As consumers are demanding their favorite foods whenever and wherever they like, an important trend has taken shape that may be here to stay: The barriers between meal times are becoming more fluid. NPD Group expects that afternoon and evening snacking will continue to grow in popularity, and industry analysts are looking at the trend as a reason for operators to offer all-day menus and extend their hours to make better use of their real estate. Skift Table reports that Taco Bell has made a push to claim lucrative late-night business, McDonald’s has won over customers
with its all-day breakfast, and Starbucks has even shifted its employees’ administrative tasks to closing time so they have more opportunity to engage with guests in the afternoon and give stores a more homey feel that encourages snacking.

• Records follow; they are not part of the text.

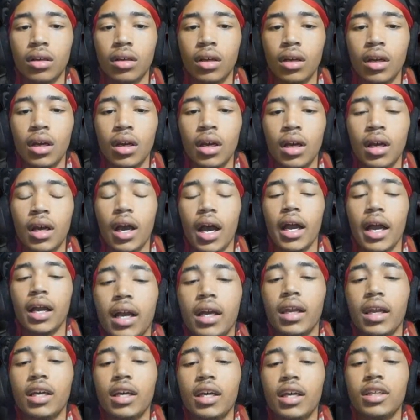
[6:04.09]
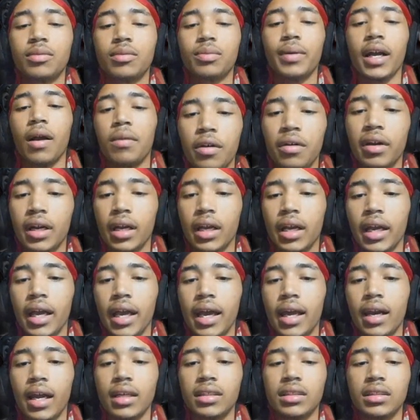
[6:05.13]
I glanced up the mirror, and again,
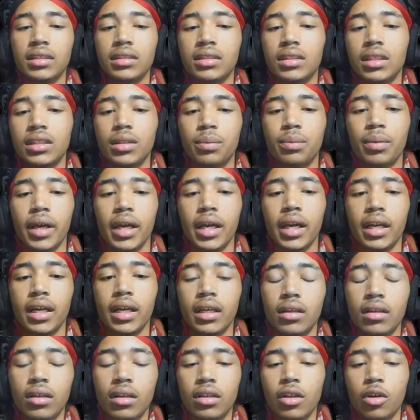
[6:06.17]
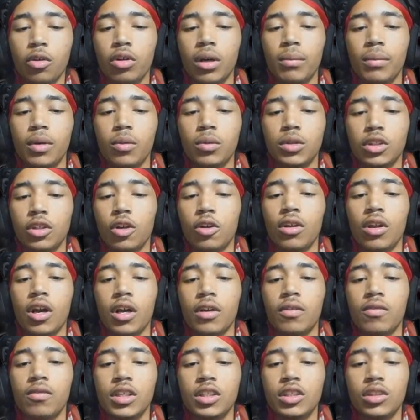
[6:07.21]
as anticipated, the gremlin was no longer
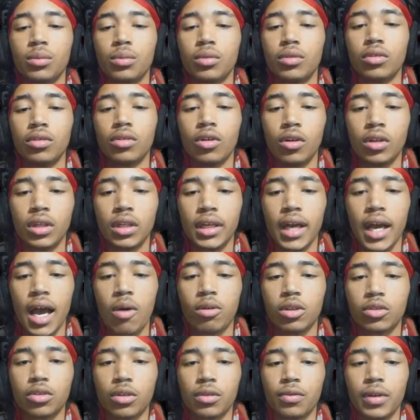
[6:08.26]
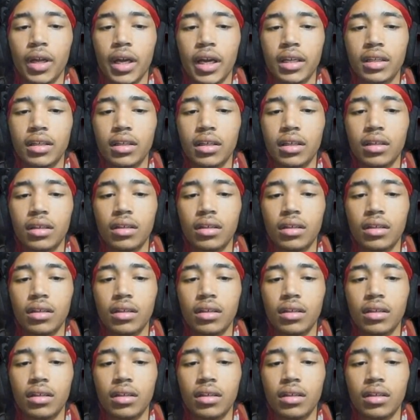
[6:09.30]
visible. Only I was reflected.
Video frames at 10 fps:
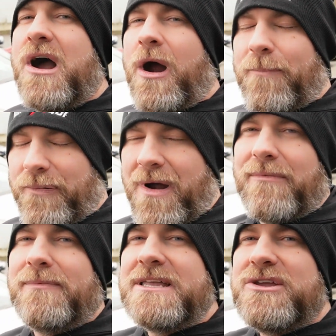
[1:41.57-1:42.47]
are
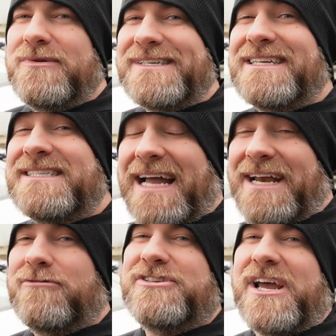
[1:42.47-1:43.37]
probably using
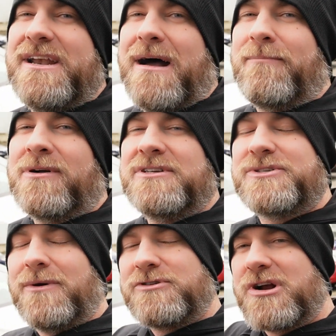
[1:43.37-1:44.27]
DynoJet numbers,
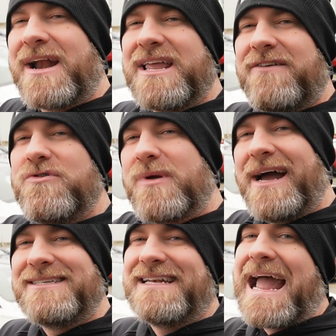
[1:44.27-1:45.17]
so I'm trying to give you
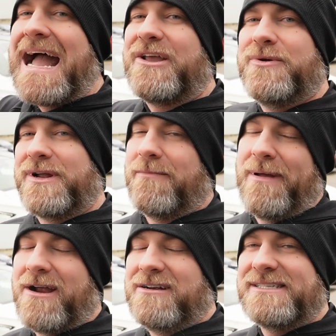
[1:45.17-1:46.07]
guys an accurate
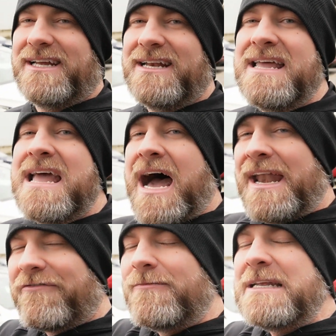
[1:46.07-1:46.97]
comparison.
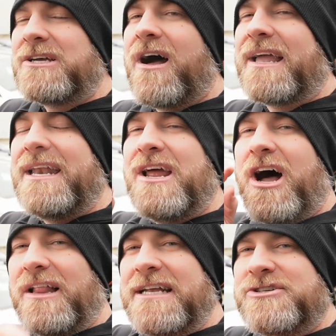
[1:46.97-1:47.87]
Enough of me talking,
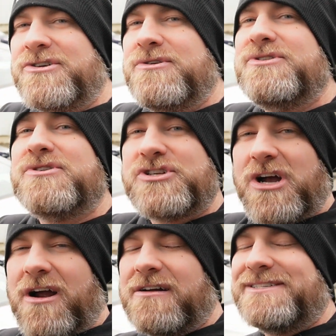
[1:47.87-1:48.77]
I'll introduce you to
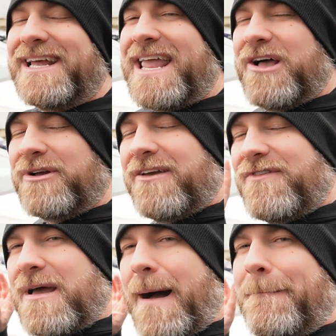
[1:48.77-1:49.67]
Charles and he'll give
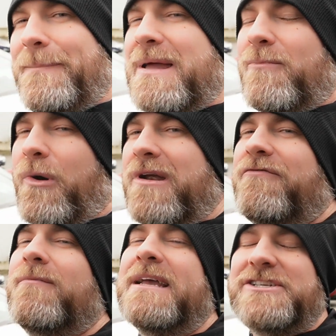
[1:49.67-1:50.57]
you a bit more
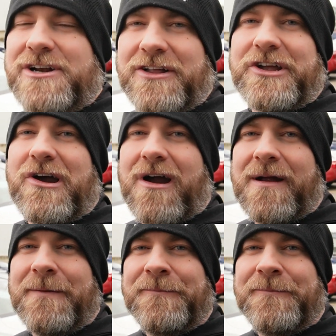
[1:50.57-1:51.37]
information on the car.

Guests make inferences about the cleanliness of your kitchen based on the condition of your restroom. And if your staff share restroom facilities with guests, those inferences tend to be correct. A Modern Restaurant Management report said that in addition to putting a business at risk of negative word of mouth, a dirty restroom can result in a lower food hygiene rating during
inspections. Make sure you have waste bins large enough to avoid overflow, that you have staff monitor the cleanliness of your restrooms at regular intervals, and that you keep the restrooms well stocked with toilet paper, towels and soap. If guests have to chase your staff down for toilet paper in the middle of the dinner rush, they may get the message that you’re overlooking other details of the guest experience in your restaurant.
If your restaurant prides itself on its ability to cater to guests with food allergies or other special dietary needs, new opportunities are becoming available to help you connect with those consumers quickly. For example, Fast Casual reports that the food sensor company Nima has developed an online tool that displays gluten-free and peanut-free items available at chain restaurants. Consumers simply visit the site, register their location and the site shows a map of nearby restaurants with allergy-free items. There are now 250,000 restaurant locations contained in the site’s database. At a time when consumers can indulge their cravings with just a couple of clicks, the ability to quickly direct people with allergies to their best options could become a key differentiator for restaurants.
Wage dispute claims are rampant in the foodservice industry. In 2017 alone, the Department of Labor heard more than 7,000 wage and hour claims and recovered more than $483 million in back wages for employees — nine times more than any other industry. The threshold is low for workers looking to file suit. A QSR Magazine report says foodservice operations are vulnerable if they don’t have clear policies around such topics as compensation for time needed to change into uniform, rounding employee hours, calculating overtime, or taking additional breaks. To help, the report advises you have detailed written information describing your wage and hour-related policies, as well as about meals and break periods — and that you review timecards carefully to ensure staff take their breaks. Consult an employment attorney to make sure your policies are clear and then reinforce them with staff.